You might be a carrier of a disease without even knowing it

Carrier term is used for an individual who carries a genetic mutation and can pass it on to their offspring. Carrier usually does not show any sign or symptoms of the disease but they carry a single gene of that mutation which can cause the disease in their offspring. These types of carriers inherit the disease as a recessive trait.

Some of the diseases that can be carried by asymptomatic carriers are:

• Albinism
• Dehydrogenase deficiency
• Cystic fibrosis
• Sickle cell disease
• Tay-Sachs disease
• Medium-chain acyl-CoA etc

Although your doctor might not be able to tell if you are a carrier or not simply by looking at you, you can find out about it through carrier screening. Carrier screening is a genetic test that is used to determine if a healthy-looking person is a carrier of a single gene disease and the probability of you passing that gene to your child.

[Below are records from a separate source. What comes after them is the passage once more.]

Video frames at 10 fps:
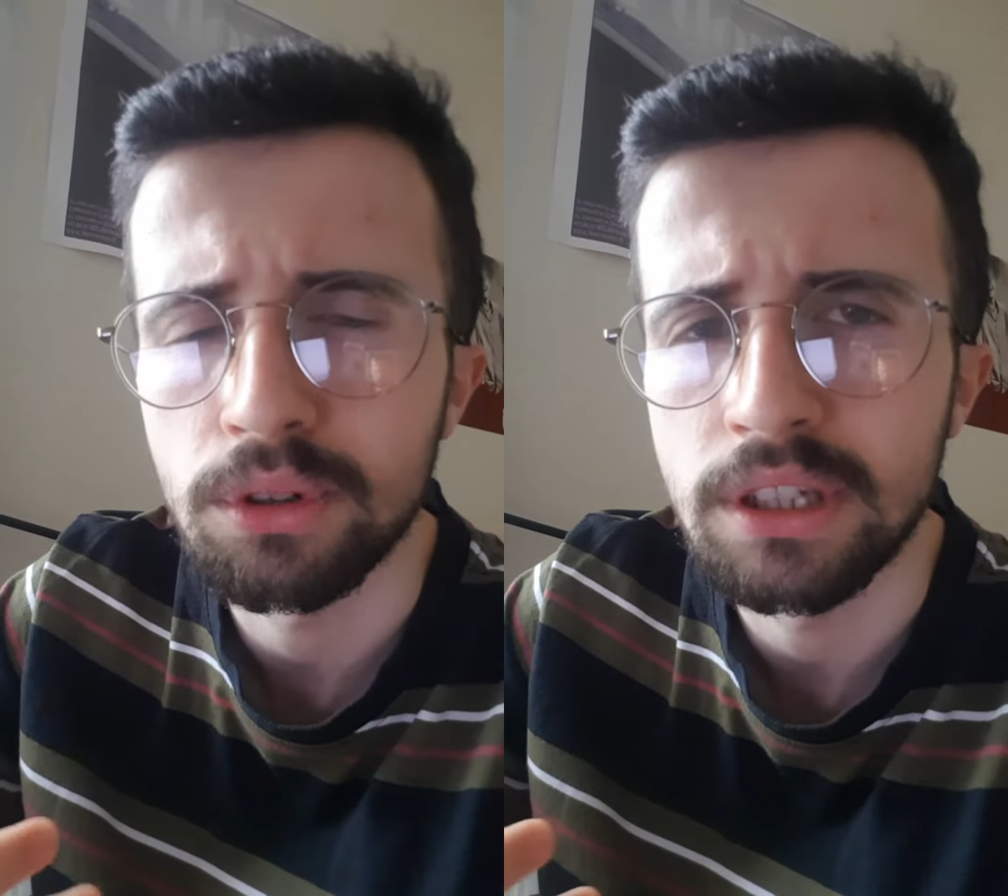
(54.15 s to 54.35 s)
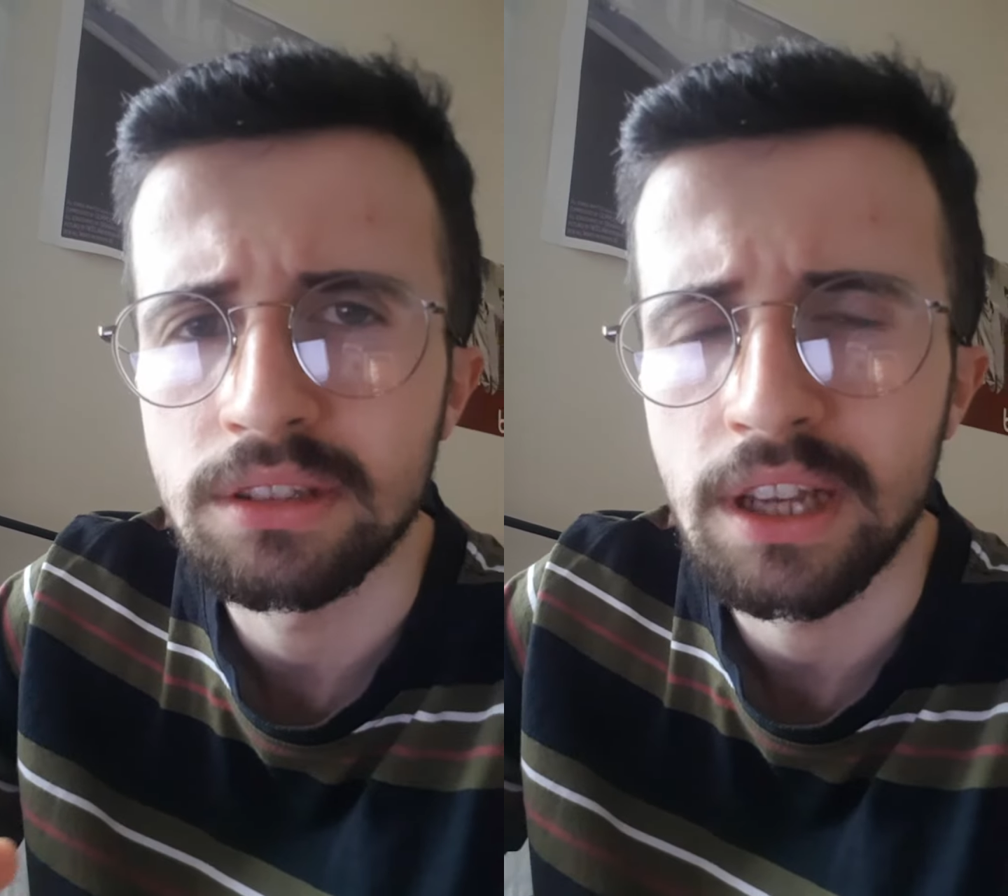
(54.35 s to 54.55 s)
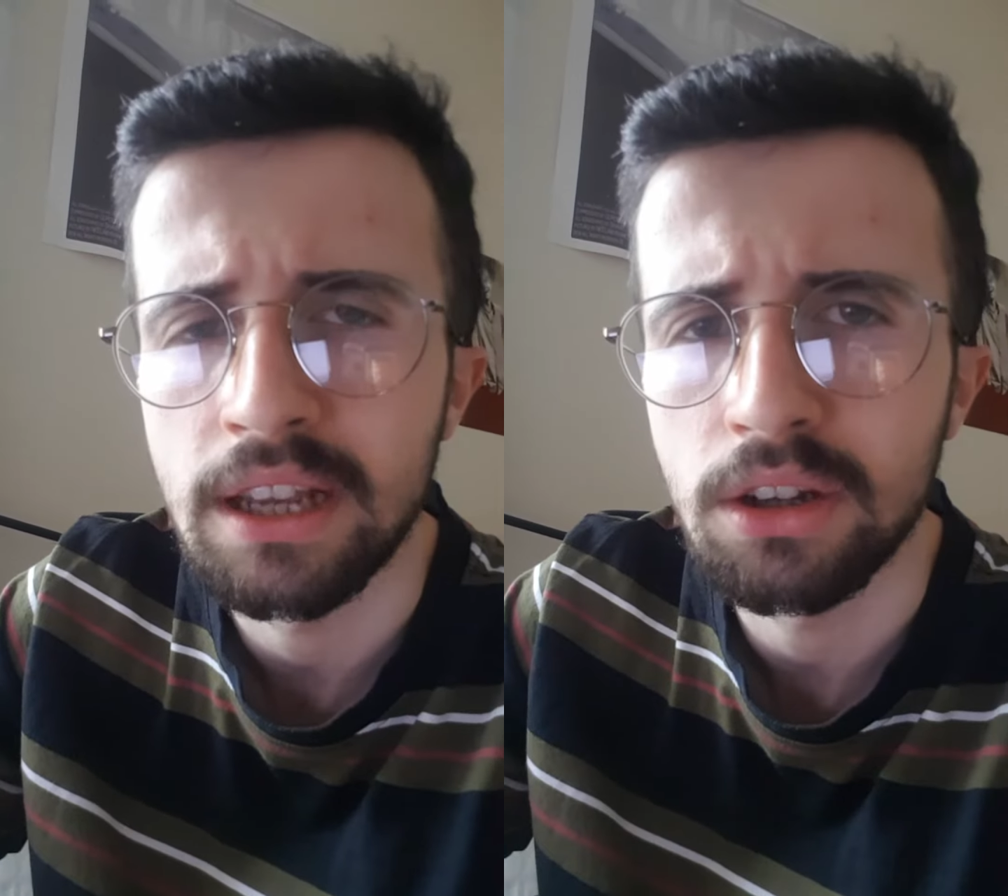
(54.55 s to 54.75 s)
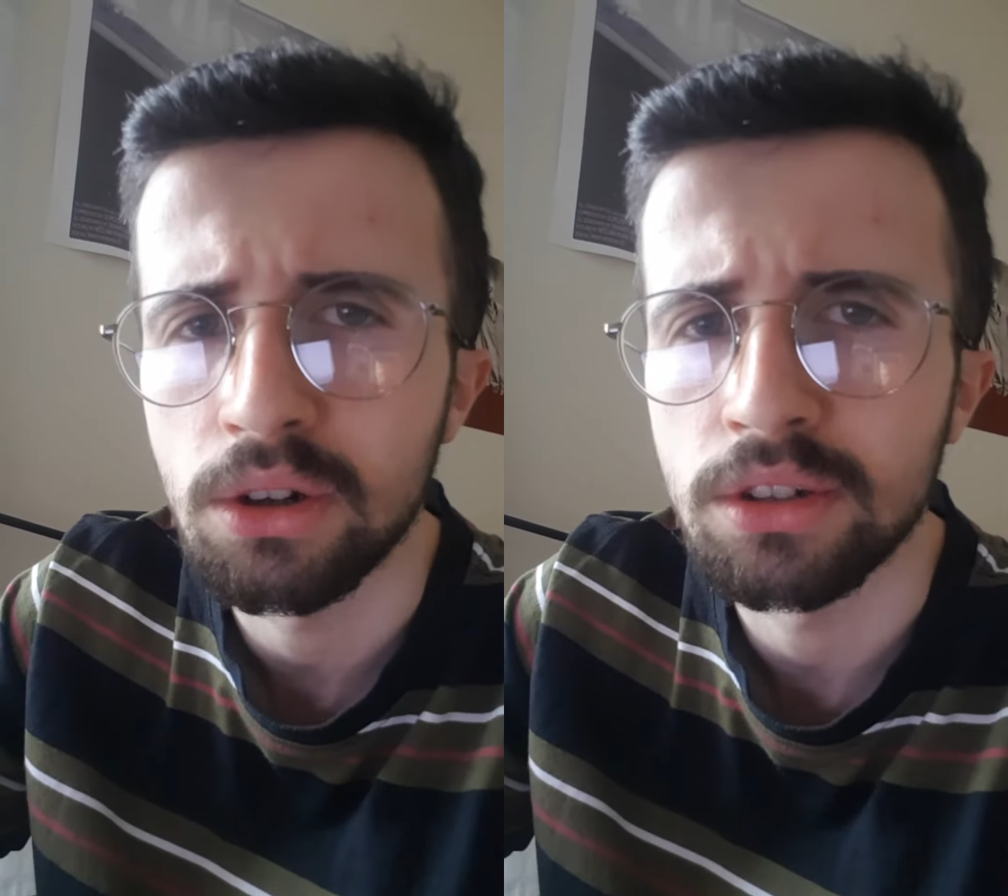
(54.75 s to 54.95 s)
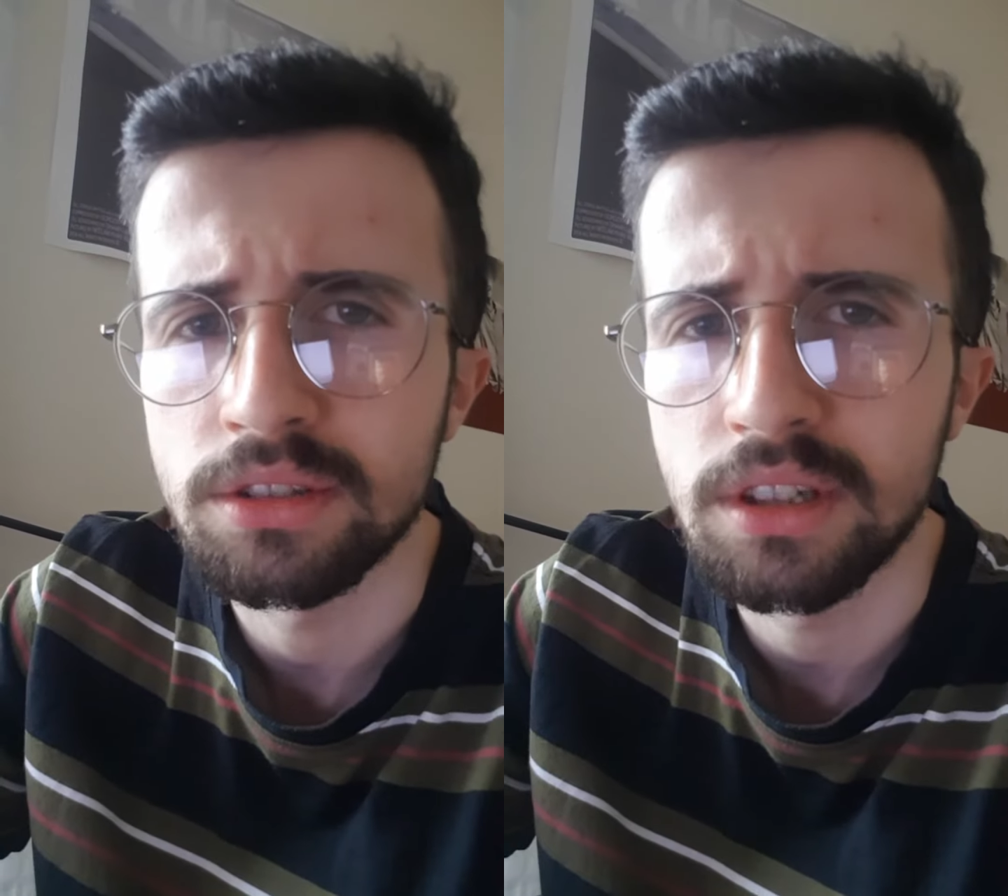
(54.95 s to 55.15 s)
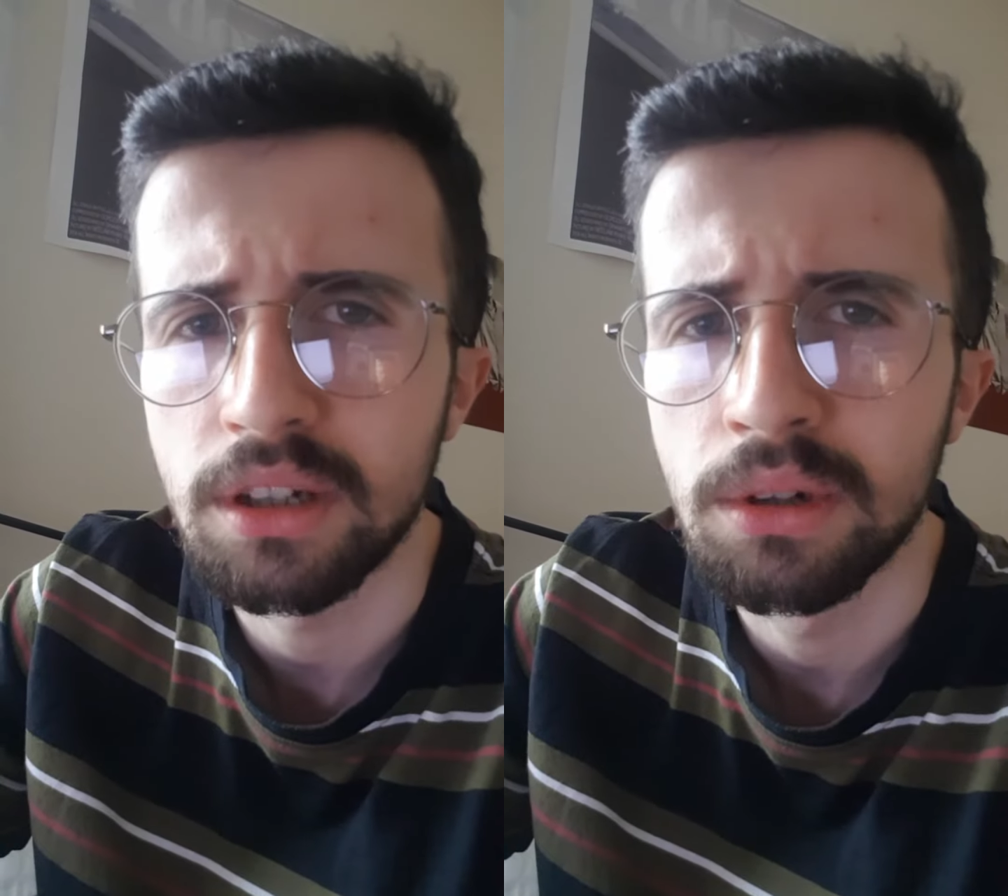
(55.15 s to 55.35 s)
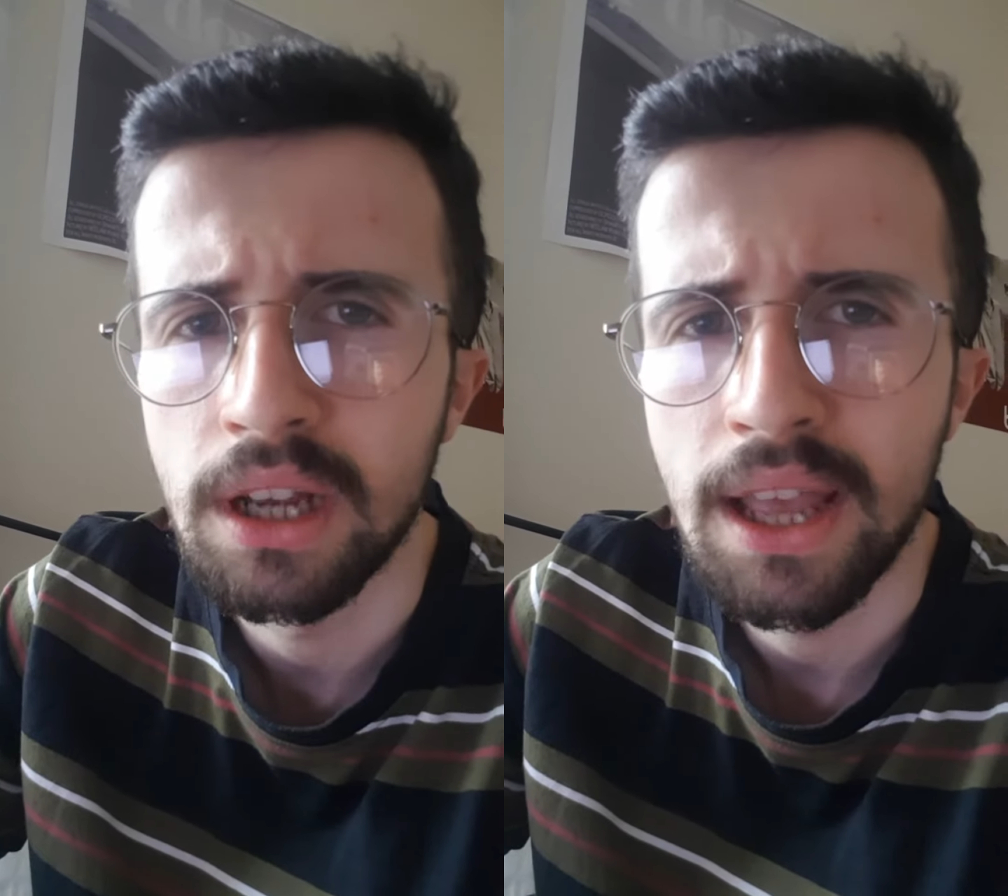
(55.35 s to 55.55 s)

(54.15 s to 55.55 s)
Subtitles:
this course too.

The major flaw about being a carrier is that a carrier does not know that they are a carrier until it’s too late and have already passed the disease to their children.

Who should consider a carrier genetic testing/ screening?

• Couples who are pregnant or planning for a child.
• people who have genetic disorders running in their family
• People who are donors of sperm or eggs
• People who belong to an ethnic group with a higher risk of developing a genetic disease.

There are chances that a carrier might pass the disease in their offspring but the situation is not completely hopeless. Since a carrier only has one allele that might cause the disease and two alleles are required from both the parents for the child to develop the disease. So getting both the parents checked to look for any recessive gene that might cause trouble is advised.